The second thing to be wary of is watching yourself too closely. You might have allocated 30 minutes, but after 15, you’re still awake. Now you’re doing sleep math, and every second that goes by is one less in the bank. You can (correctly) sense that I’m watching you from afar and tutting at your bad nap skills. The obsession starts, and anxiety begins to bubble up.
Stop doing that.
You can really hear this gif, can’t you?
The obvious reason not to ruminate like that is because it’s interfering with your ability to sleep, and so is counterproductive. However, the other reason not to do that is because you’re wrong. You might imagine that sitting down for 30 minutes with closed eyes, but not actually sleeping, provides no benefits - but that’s not true! You’re not failing at napping, you’re engaging in quiet wakefulness.
This is the fancy sleep doctor term for shutting your eyes and chilling the fuck out. Even without sleeping, quiet wakefulness can improve memory and creativity. So you can comfortably let go of the success or failure of the power nap, knowing that merely dedicating time to sit quietly is still helping you.

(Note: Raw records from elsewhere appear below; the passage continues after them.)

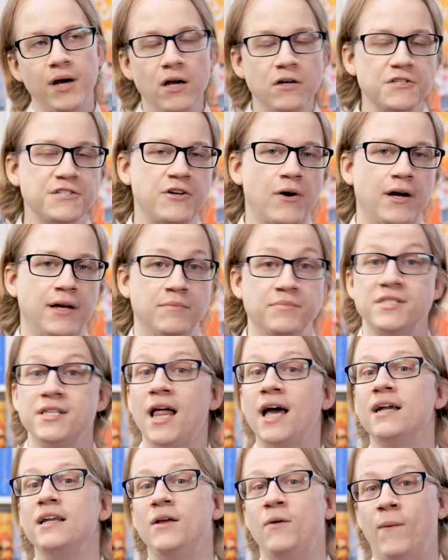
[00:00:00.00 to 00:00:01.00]
But also, I am
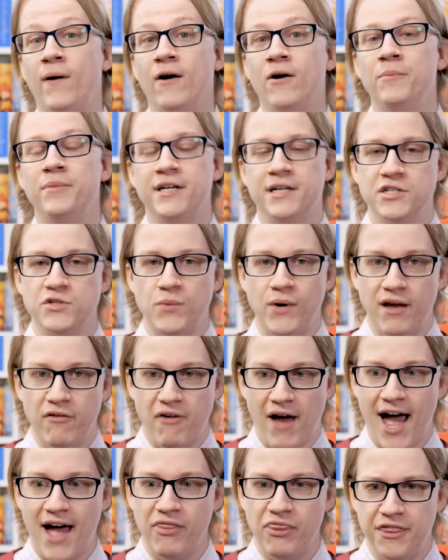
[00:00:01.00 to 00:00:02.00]
slightly wary because we
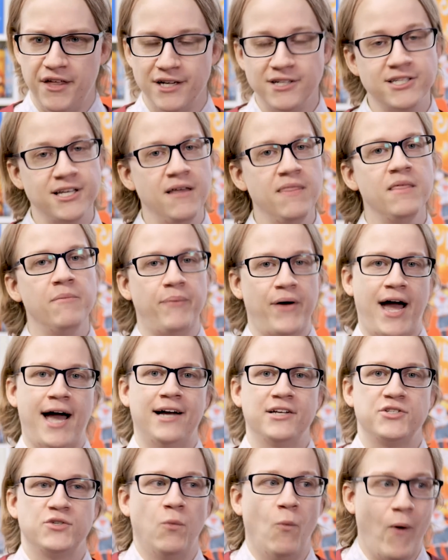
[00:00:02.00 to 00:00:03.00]
have had things in the
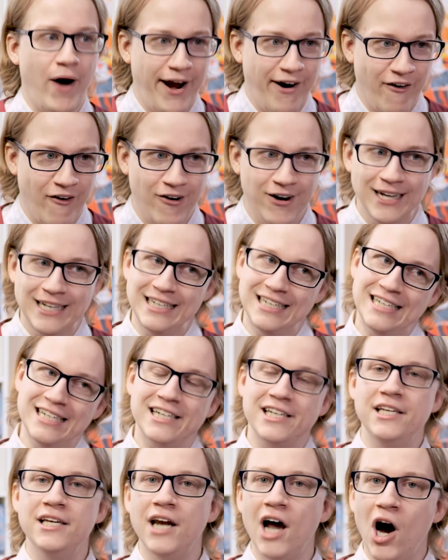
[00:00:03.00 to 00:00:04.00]
past where,
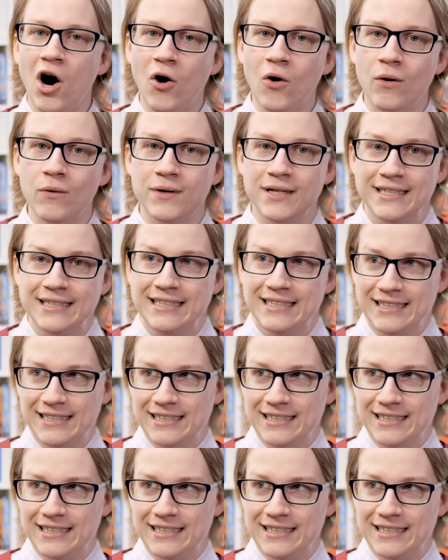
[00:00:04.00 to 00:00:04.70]
you know,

This also allows you to stress less about where it is you’re setting up shop. Obviously, it would be great if we could all work for Google and have nap pods in the office, but we don’t because God is real, and he hates us. Instead, we have to make do with what we have. In an office chair, sprawled out on a couch, on your boss’s desk: it doesn’t really matter. I sit on a small armchair in our office corner, stick on my headphones, and go for a ride. It’s not perfect conditions sitting upright like that, but I always come away feeling better, even on the rare occasions I can only achieve quiet wakefulness.
So, the next time your boss asks you why you’re snoring in the corner on your lunch break, tell them you’re maximizing shareholder value. If you are a boss, maybe consider setting up your own nap pod or nap pod equivalent (extra sleep is also why working from home is so good, but I can jump on that soap box another time). Do it for your circadian rhythm. Do it for all the people that need you to be at the top of your game. Most importantly though, do it for me, because I’m right about everything, and my approval is all.